◆ **WORK ORDER**
What is needed is an exact transcription of the line with "(2513.94 s)" and all the lines that follow it in the entries below; add nothing else.

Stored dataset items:
***
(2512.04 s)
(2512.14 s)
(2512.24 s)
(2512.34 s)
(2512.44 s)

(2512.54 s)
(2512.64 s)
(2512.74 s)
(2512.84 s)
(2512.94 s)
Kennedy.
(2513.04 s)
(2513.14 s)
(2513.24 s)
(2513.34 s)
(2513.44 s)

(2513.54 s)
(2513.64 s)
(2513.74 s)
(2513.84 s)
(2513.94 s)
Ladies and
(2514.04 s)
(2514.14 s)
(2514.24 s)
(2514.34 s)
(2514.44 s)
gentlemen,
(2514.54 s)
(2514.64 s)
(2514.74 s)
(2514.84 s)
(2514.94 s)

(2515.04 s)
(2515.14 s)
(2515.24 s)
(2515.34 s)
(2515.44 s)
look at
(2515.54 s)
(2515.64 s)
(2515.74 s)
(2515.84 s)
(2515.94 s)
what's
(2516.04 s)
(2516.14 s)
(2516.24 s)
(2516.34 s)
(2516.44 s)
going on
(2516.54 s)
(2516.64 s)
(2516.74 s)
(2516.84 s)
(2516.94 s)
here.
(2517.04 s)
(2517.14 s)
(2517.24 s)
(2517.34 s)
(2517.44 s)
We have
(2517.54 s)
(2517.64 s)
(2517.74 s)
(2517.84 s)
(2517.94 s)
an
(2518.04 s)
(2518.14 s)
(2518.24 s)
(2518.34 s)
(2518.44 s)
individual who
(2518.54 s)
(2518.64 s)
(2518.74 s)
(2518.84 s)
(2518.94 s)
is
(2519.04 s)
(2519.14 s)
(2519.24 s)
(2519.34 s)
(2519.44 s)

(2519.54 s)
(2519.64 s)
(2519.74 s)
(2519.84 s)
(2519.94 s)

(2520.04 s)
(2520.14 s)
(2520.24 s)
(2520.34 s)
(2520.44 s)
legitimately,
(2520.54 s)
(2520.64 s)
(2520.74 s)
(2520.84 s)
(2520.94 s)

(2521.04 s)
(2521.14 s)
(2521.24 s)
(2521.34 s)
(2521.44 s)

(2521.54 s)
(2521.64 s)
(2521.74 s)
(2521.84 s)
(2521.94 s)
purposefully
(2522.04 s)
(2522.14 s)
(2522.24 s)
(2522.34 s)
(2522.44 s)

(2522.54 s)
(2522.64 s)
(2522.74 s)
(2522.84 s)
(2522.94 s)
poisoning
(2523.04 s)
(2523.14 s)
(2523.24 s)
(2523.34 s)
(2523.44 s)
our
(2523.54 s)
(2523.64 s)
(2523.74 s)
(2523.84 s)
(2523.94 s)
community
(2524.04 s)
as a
***
◆ **ANSWER TO THE PROBLEM**
(2513.94 s)
Ladies and
(2514.04 s)
(2514.14 s)
(2514.24 s)
(2514.34 s)
(2514.44 s)
gentlemen,
(2514.54 s)
(2514.64 s)
(2514.74 s)
(2514.84 s)
(2514.94 s)

(2515.04 s)
(2515.14 s)
(2515.24 s)
(2515.34 s)
(2515.44 s)
look at
(2515.54 s)
(2515.64 s)
(2515.74 s)
(2515.84 s)
(2515.94 s)
what's
(2516.04 s)
(2516.14 s)
(2516.24 s)
(2516.34 s)
(2516.44 s)
going on
(2516.54 s)
(2516.64 s)
(2516.74 s)
(2516.84 s)
(2516.94 s)
here.
(2517.04 s)
(2517.14 s)
(2517.24 s)
(2517.34 s)
(2517.44 s)
We have
(2517.54 s)
(2517.64 s)
(2517.74 s)
(2517.84 s)
(2517.94 s)
an
(2518.04 s)
(2518.14 s)
(2518.24 s)
(2518.34 s)
(2518.44 s)
individual who
(2518.54 s)
(2518.64 s)
(2518.74 s)
(2518.84 s)
(2518.94 s)
is
(2519.04 s)
(2519.14 s)
(2519.24 s)
(2519.34 s)
(2519.44 s)

(2519.54 s)
(2519.64 s)
(2519.74 s)
(2519.84 s)
(2519.94 s)

(2520.04 s)
(2520.14 s)
(2520.24 s)
(2520.34 s)
(2520.44 s)
legitimately,
(2520.54 s)
(2520.64 s)
(2520.74 s)
(2520.84 s)
(2520.94 s)

(2521.04 s)
(2521.14 s)
(2521.24 s)
(2521.34 s)
(2521.44 s)

(2521.54 s)
(2521.64 s)
(2521.74 s)
(2521.84 s)
(2521.94 s)
purposefully
(2522.04 s)
(2522.14 s)
(2522.24 s)
(2522.34 s)
(2522.44 s)

(2522.54 s)
(2522.64 s)
(2522.74 s)
(2522.84 s)
(2522.94 s)
poisoning
(2523.04 s)
(2523.14 s)
(2523.24 s)
(2523.34 s)
(2523.44 s)
our
(2523.54 s)
(2523.64 s)
(2523.74 s)
(2523.84 s)
(2523.94 s)
community
(2524.04 s)
as a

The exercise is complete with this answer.